Your task
Your task is to give the listing below back word for word, pictures excluded.

Material for this exercise
____

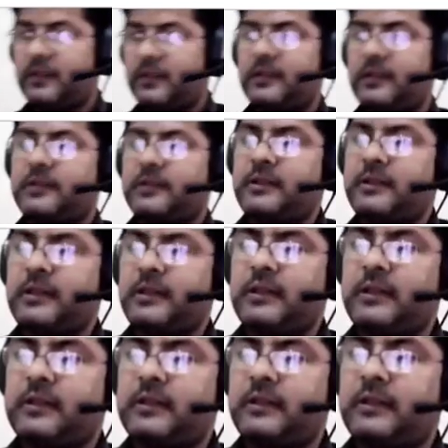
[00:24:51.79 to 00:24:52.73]
Let us
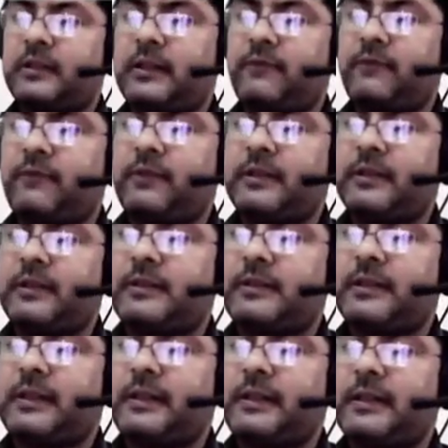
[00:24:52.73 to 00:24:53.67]
take left hand
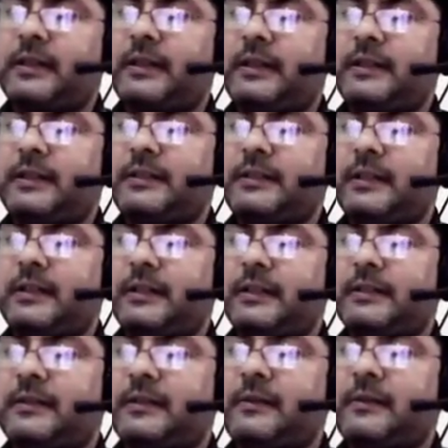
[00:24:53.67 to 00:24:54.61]
side
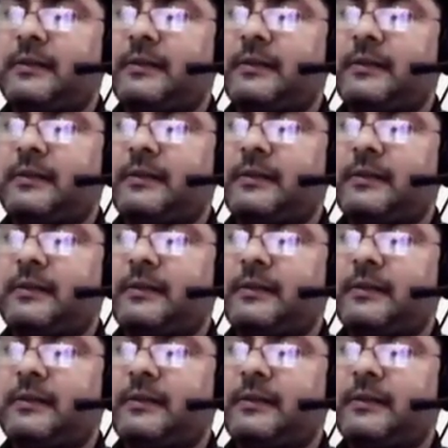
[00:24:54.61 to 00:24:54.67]
LHS.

____

Expected answer
[00:24:51.79 to 00:24:52.73]
Let us
[00:24:52.73 to 00:24:53.67]
take left hand
[00:24:53.67 to 00:24:54.61]
side
[00:24:54.61 to 00:24:54.67]
LHS.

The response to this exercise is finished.